A cette fin, et pour donner une chance à cette inversion de tendance – c’est-à-dire mettre fin à 25 ans de mauvaise Europe (élargissement forcenée avec disparition du territoire, aucune avancée dans les secteurs régaliens et une inflation de normes et de mesures dans la vie quotidienne des Européens) – il a lieu de mettre en place une adaptation du processus décisionnaire qui est loin d’être facile.

En effet, nous savons comme il est difficile de prendre des décisions réformatrices importantes au niveau national étatique dans nos démocraties.

Cependant la possibilité de nous maintenir parmi les puissances souveraines – même si elles sont interdépendantes- existe. L’Union Européenne a toujours un potentiel formidable et les Européens ont fait preuve d’un remarquable instinct de survie durant notre déjà longue histoire. Reste à savoir si cet instinct peut s’exercer dans une démocratie pluraliste ouverte comme celle qui existe aujourd’hui dans l’Union Européenne ou s’il conduit les Européens à décider de mettre en place des « chefs », certes élus mais aux mains libres, sans respecter nos valeurs essentielles, c’est-à-dire sans avoir une opposition à statut, une justice et une presse libres, ainsi qu’un Etat de droit notamment en ce qui concerne le respect des droits de l’Homme.

Le déclinisme étant sans avenir et la démocrature peu séduisante, c’est dans le cadre de notre démocratie fondée non seulement sur l’élection mais également sur ces valeurs qu’il faudra trouver les moyens de construire cette souveraineté européenne.

Des pistes ont été tracées par le Président de la Commission Monsieur JUNCKER, dans son récent discours sur l’état de l’Union.
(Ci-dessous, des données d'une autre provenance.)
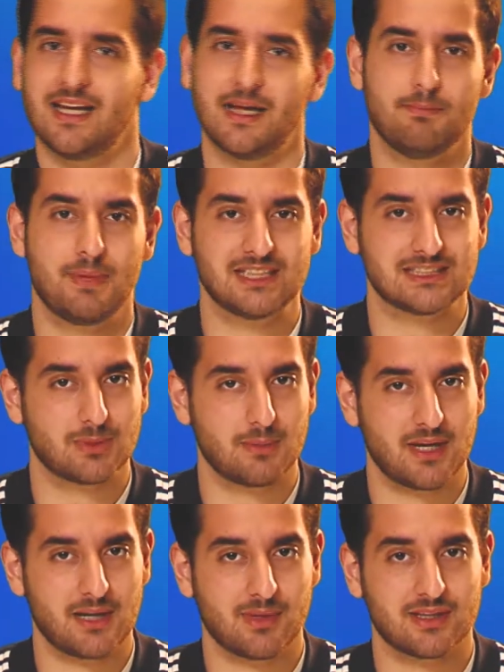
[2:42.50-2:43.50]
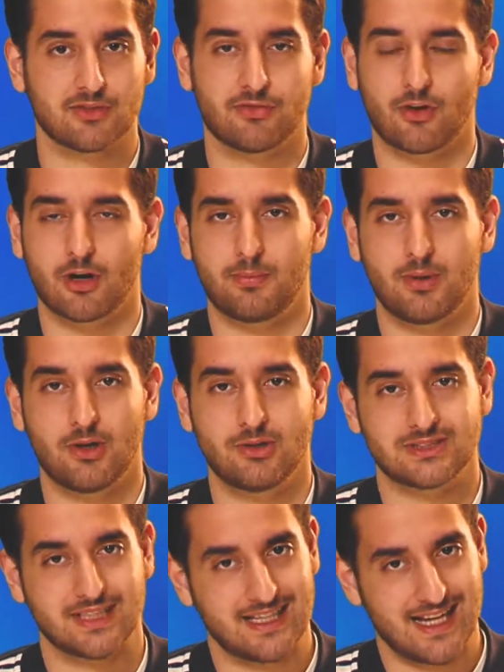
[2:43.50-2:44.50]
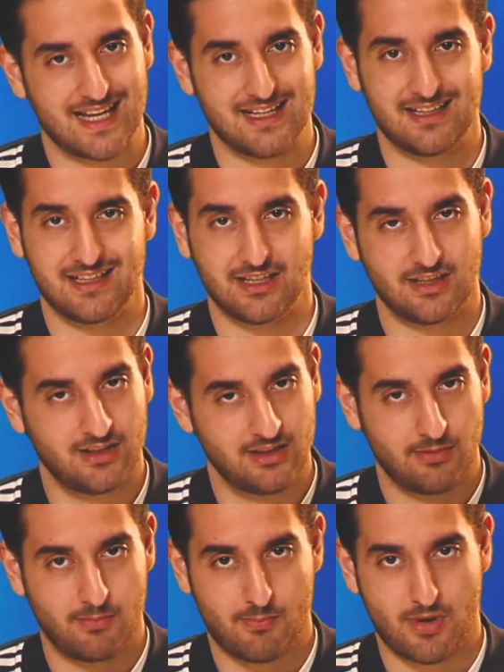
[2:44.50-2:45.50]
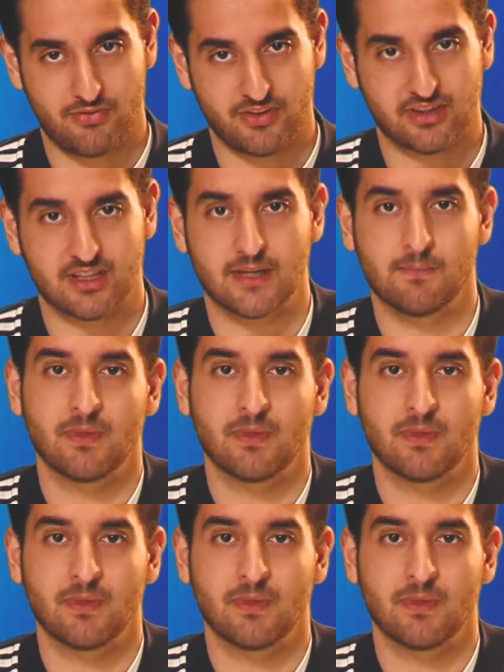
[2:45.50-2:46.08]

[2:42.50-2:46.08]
and Benzema met him at the far post and headed in perfectly.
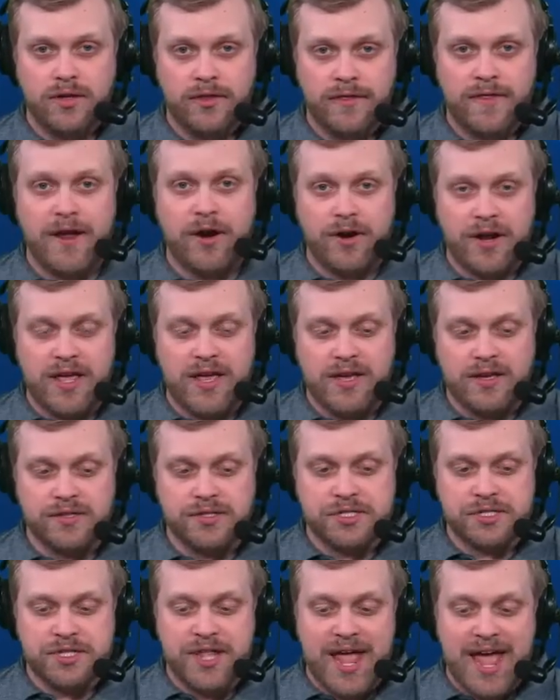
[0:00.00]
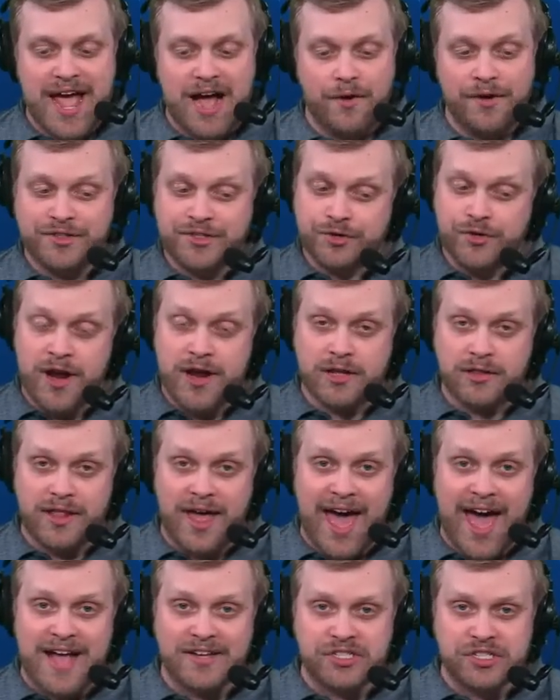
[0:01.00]
There is. Now, it's a great
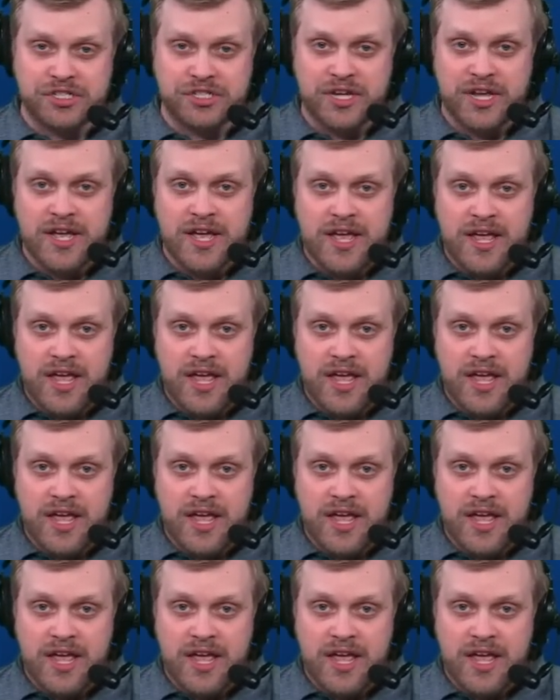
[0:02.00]
class.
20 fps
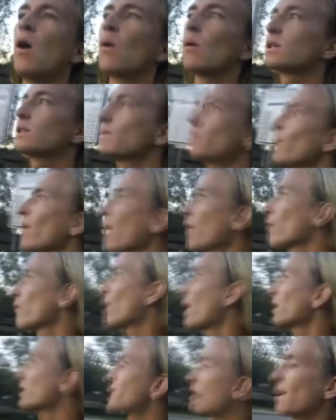What's up with all the
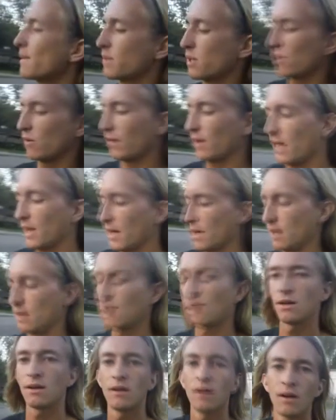rock types over here?
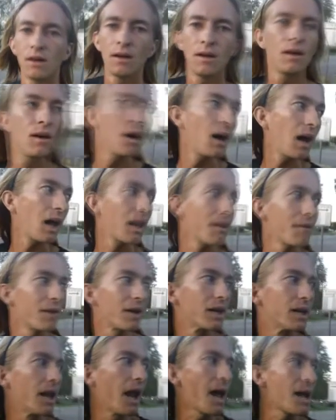I live in
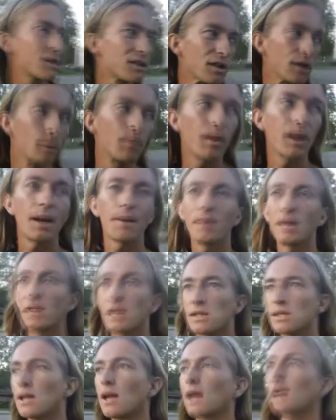a desert, but I mean,
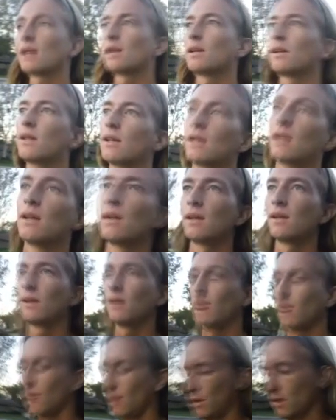it's not,
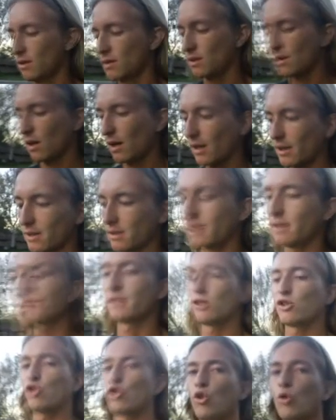it's not
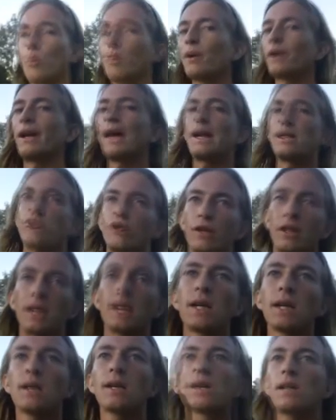super
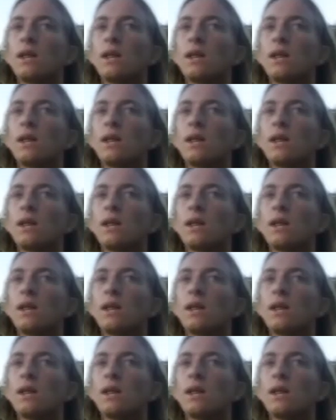deserty.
D’autres peuvent y être ajoutées :

  • Revenir à une Commission resserrée comme cela est prévue par le Traité de Lisbonne ce qui permettrait à tout le moins d’éviter un Commissaire à l’élargissement et quelques autres aberrations.
  • Injecter de la politique dans l’Union européenne – et non de la démocratie comme cela est souvent souligné par erreur- rendant le pouvoir européen visible et populaire.
  • Rendre les travaux du Conseil des ministres transparents, permettant ainsi aux citoyens européens de suivre la politique européenne.
  • Installer ce pouvoir au sein de frontières clairement délimitées.
  • Ériger l’euro en monnaie de réserve.

Bien sûr, cette liste n’est pas exhaustive mais tel est le chemin pour maintenir ou reconquérir une souveraineté que nous ne pourrons exercer qu’en la partageant au sein de cette Union Européenne où malgré les différences entre les Etats membres, les valeurs nous sont communes (pour l’heure…). Tout ceci à condition que dans les années à venir les citoyens européens se réapproprient cette idée européenne et écartent eux-mêmes les tentations de démocrature ou de démocratie illibérale, certes parfaitement explicables du fait de notre carence depuis 25 ans, et en quelque sorte de notre abandon génital de l’héritage que nous avaient laissé, à la suite des fondateurs, François MITTERRAND, Helmut KOHL et Jacques DELORS.

Il appartient à la jeunesse européenne de reprendre, en le modifiant à son goût, cet héritage afin d’assurer à l’avenir le maintien de notre souveraineté réelle c’est-à-dire de rester, voire de redevenir, un acteur spécifique du monde. Je rejoins Vincent FERÉ qui a brillamment démontré l’inanité du retour au souverainisme national pour les Européens, prélude à l’effacement de nos pays et la grandeur du souverainisme européen, « gage de l’accomplissement de leur histoire et de la pérennité de leur civilisation(3).

Jean Pierre SPITZER

Avocat au Barreau de Paris,
Directeur scientifique de l’union des avocats européens,
Membre du bureau du Mouvement Européen


(1) Ces pourcentages s’entendent par rapport à notre PIB.
(2) Ni le Royaume-Uni d’ailleurs !…
(3) Vincent FERÉ in « COMMENTAIRE » n°162, page 331.